European institutional investors plan to cut spending on equity research by 1% in the next 12 months — in contrast to the 6% to 7% projections a year previous — ahead of new research payment unbundling rules, shows research by Greenwich Associates.
The Markets in Financial Instruments Directive II, which comes into effect Jan. 3, will require all financial firms doing business in the European Union to separate out their payments for research from execution. The new framework will see money managers and other institutional investors forced to pay for research either from their own balance sheets or through research payment accounts.
Greenwich interviewed 164 buy-side equity traders and 198 portfolio managers in Europe about their plans for equity research budgeting and payments for the coming year.
Across the group, a 1% reduction is planned for overall equity research spending, to include both commission-based soft payments and hard payments from money managers' own profit and loss statement. In research last year, Greenwich Associates found investors planned to reduce spending by 6% to 7%.
"Our research shows that the seismic disruptions that many expected probably won't materialize in the early months of 2018," said William Llamas, associate director and relationship manager at Greenwich Associates. "Immediate, substantial decreases will indicate to regulators and clients alike that these managers were wasteful in their research spending in prior years."
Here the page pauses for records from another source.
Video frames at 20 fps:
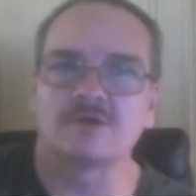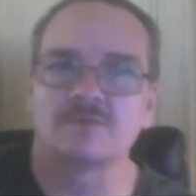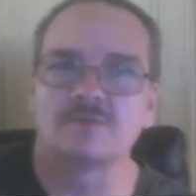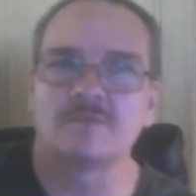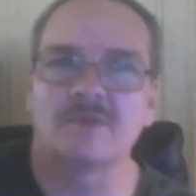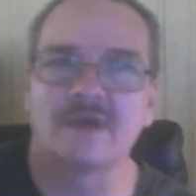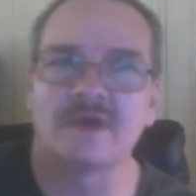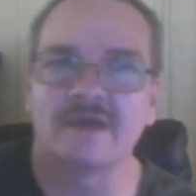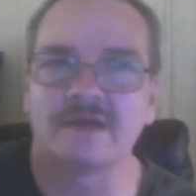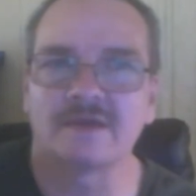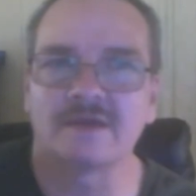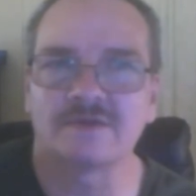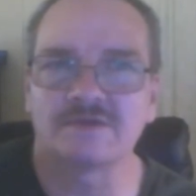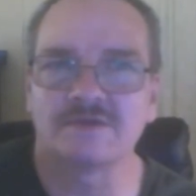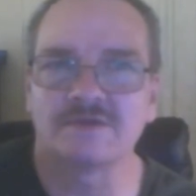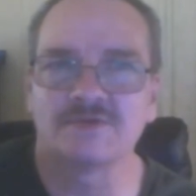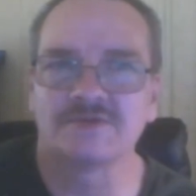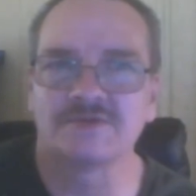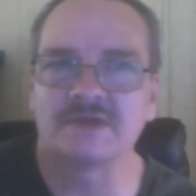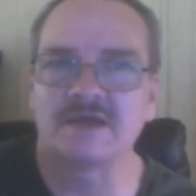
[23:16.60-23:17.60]
make
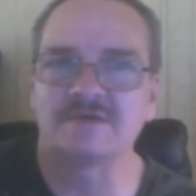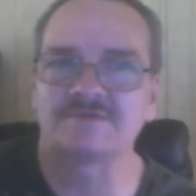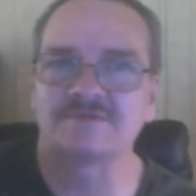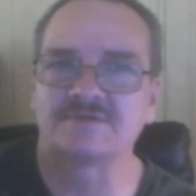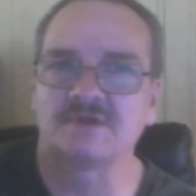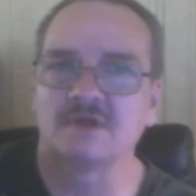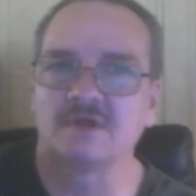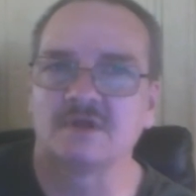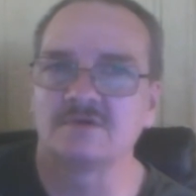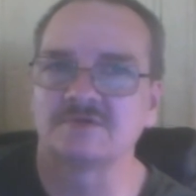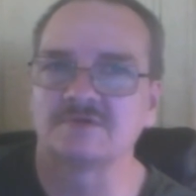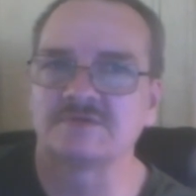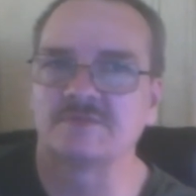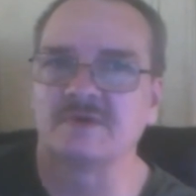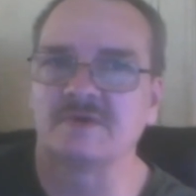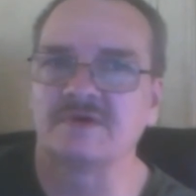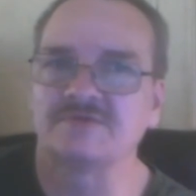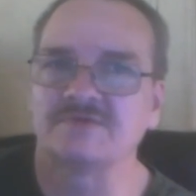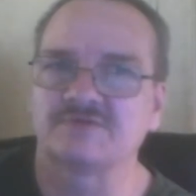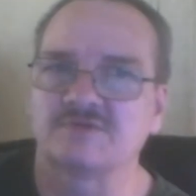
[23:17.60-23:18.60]
$2,000 a
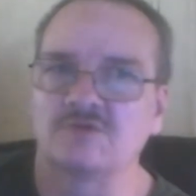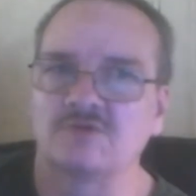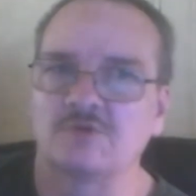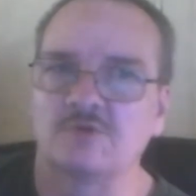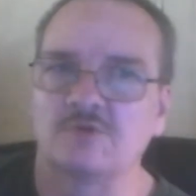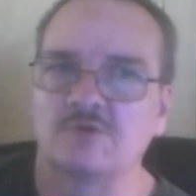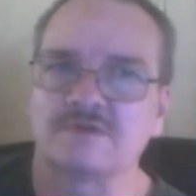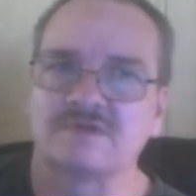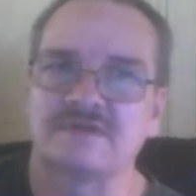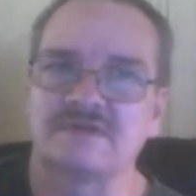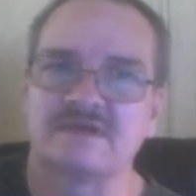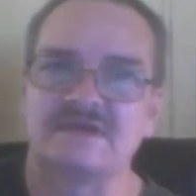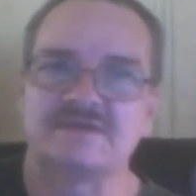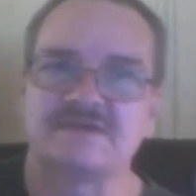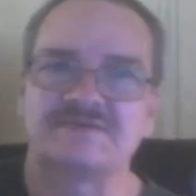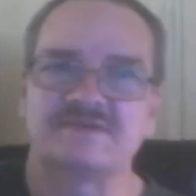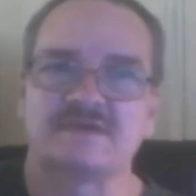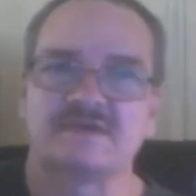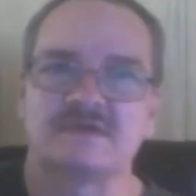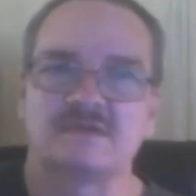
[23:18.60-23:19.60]
month doing
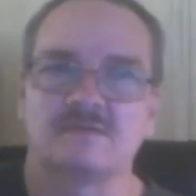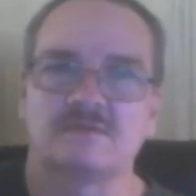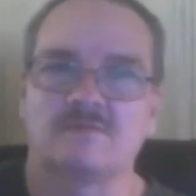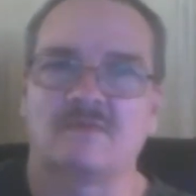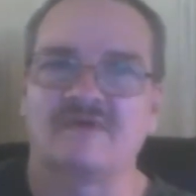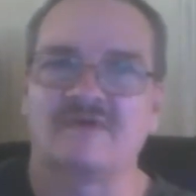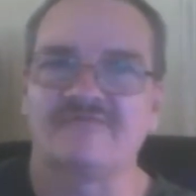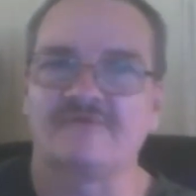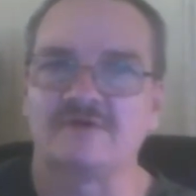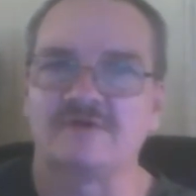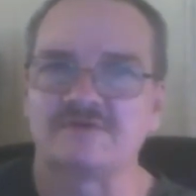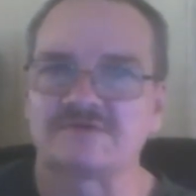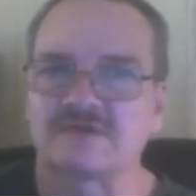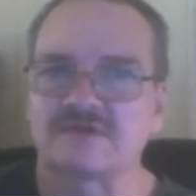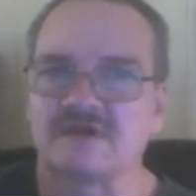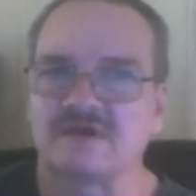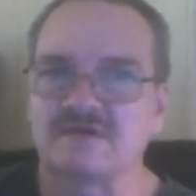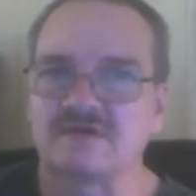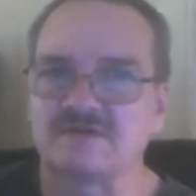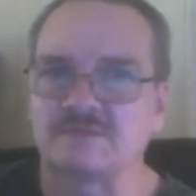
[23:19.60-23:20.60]
this, and my first
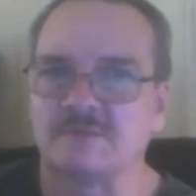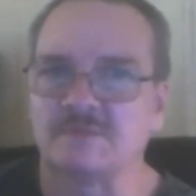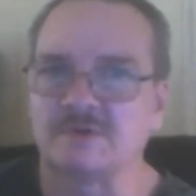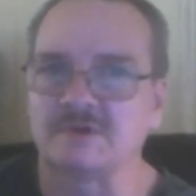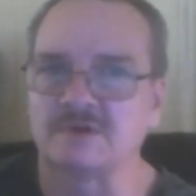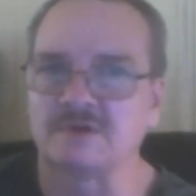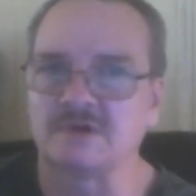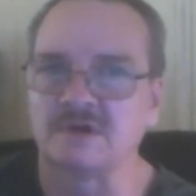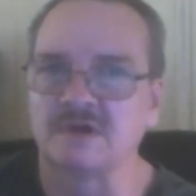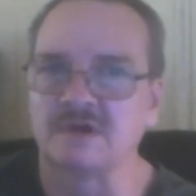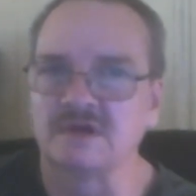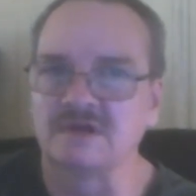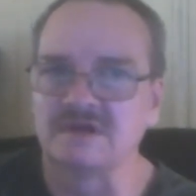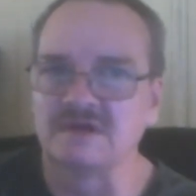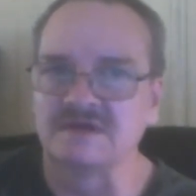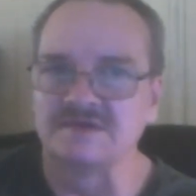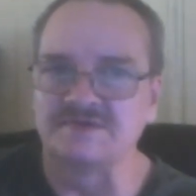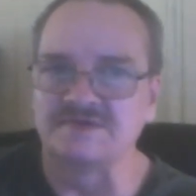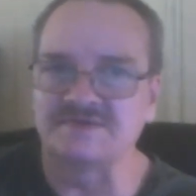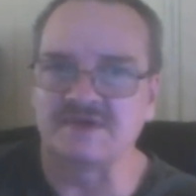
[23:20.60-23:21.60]
customer
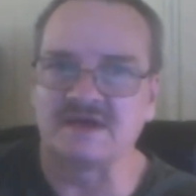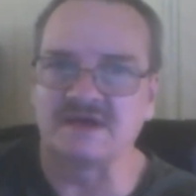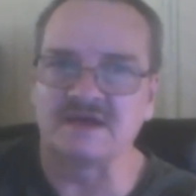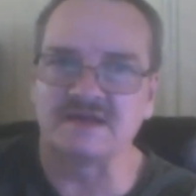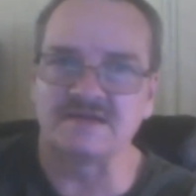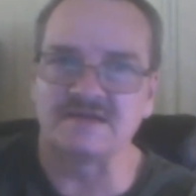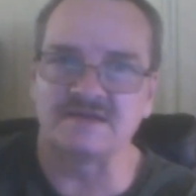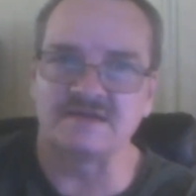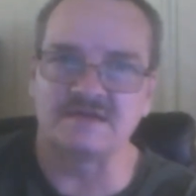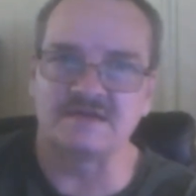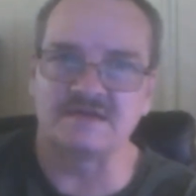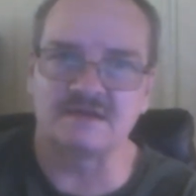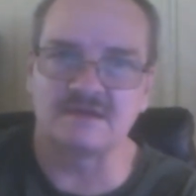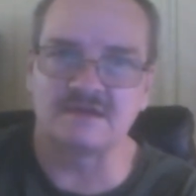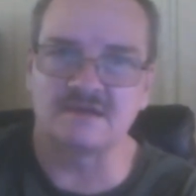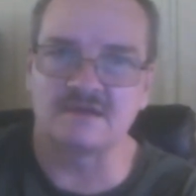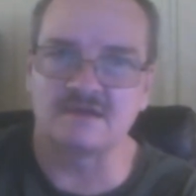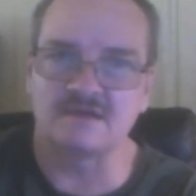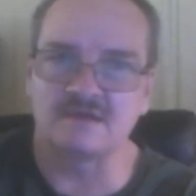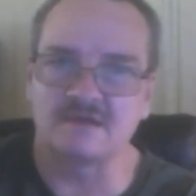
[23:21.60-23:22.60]
signed
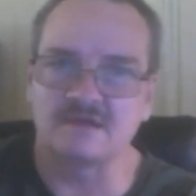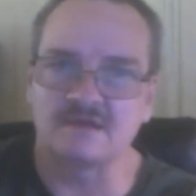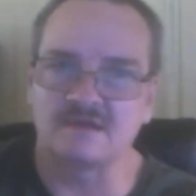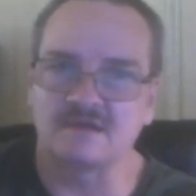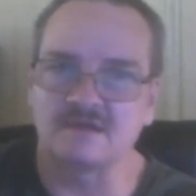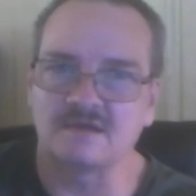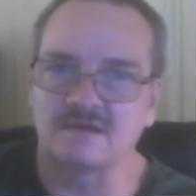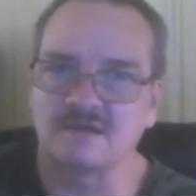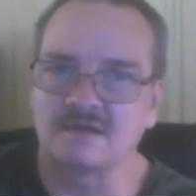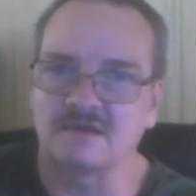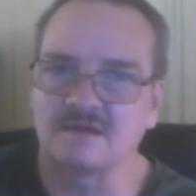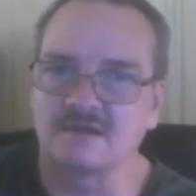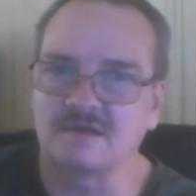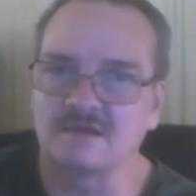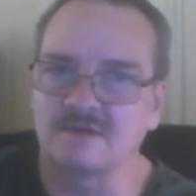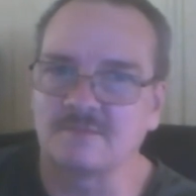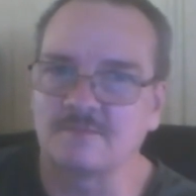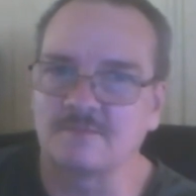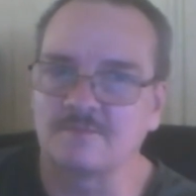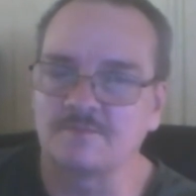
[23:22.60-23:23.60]
a
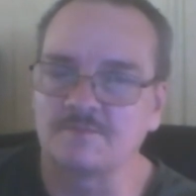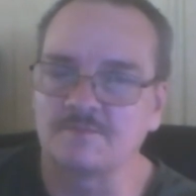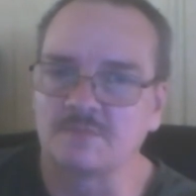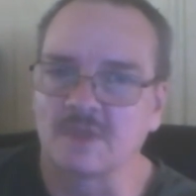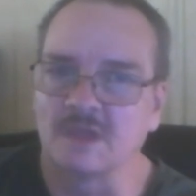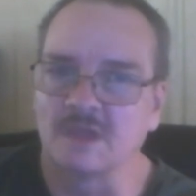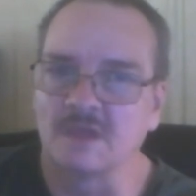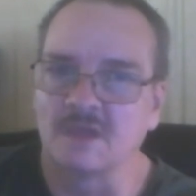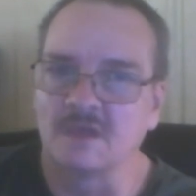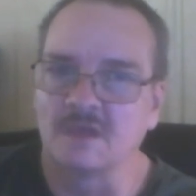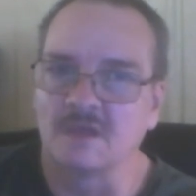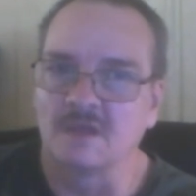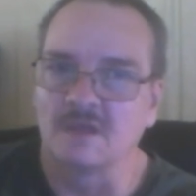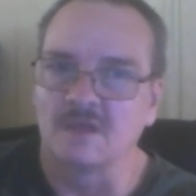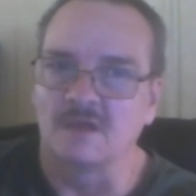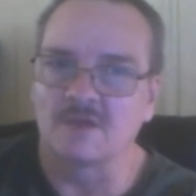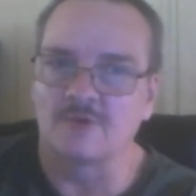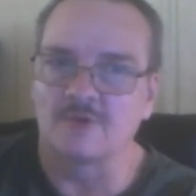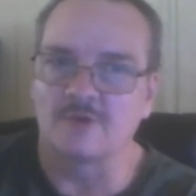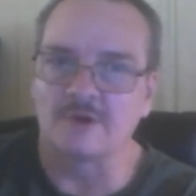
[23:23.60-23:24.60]

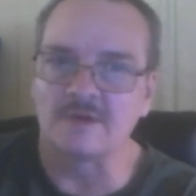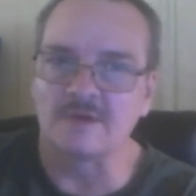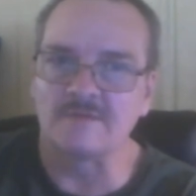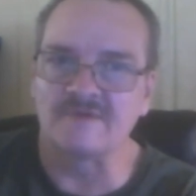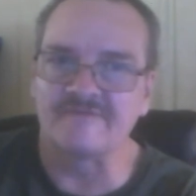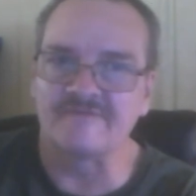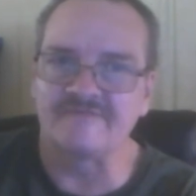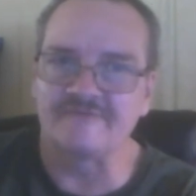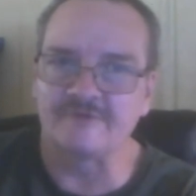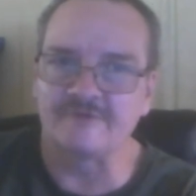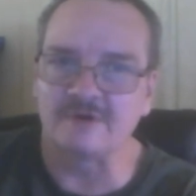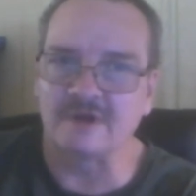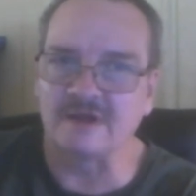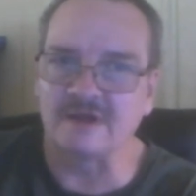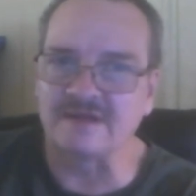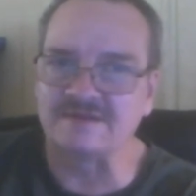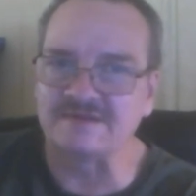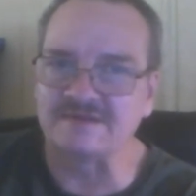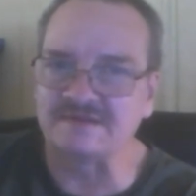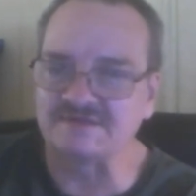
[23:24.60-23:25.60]
agreement for
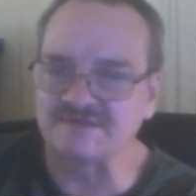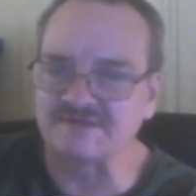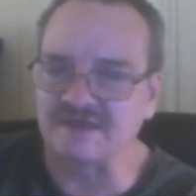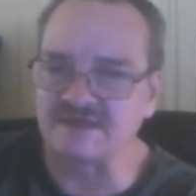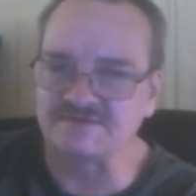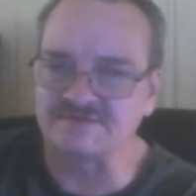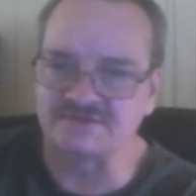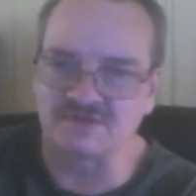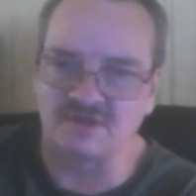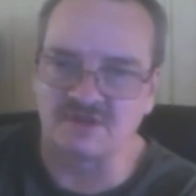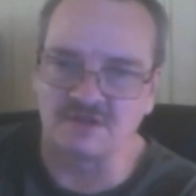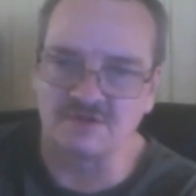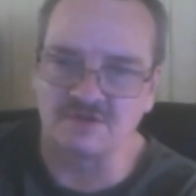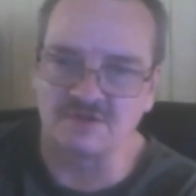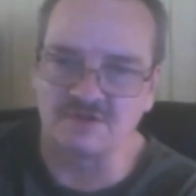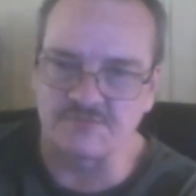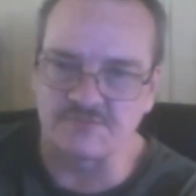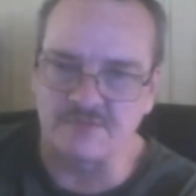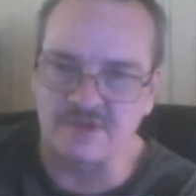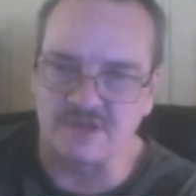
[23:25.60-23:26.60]
$18,000
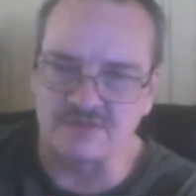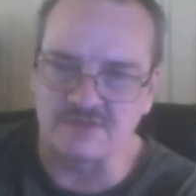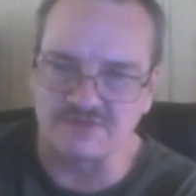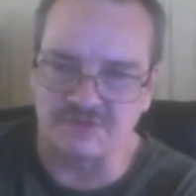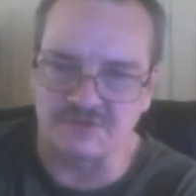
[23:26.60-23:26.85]
a month.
The research, which was conducted in the second quarter of this year, also showed that about 1 in 10 buy-side participants said they plan to shift all research payments to hard dollars from their own profit and loss statement in the next year. "While other institutions have already decided to fund research payments with RPA-based payments, about two-thirds of study participants had not yet decided how they will pay for research under the new MiFID guidelines," Mr. Llamas added.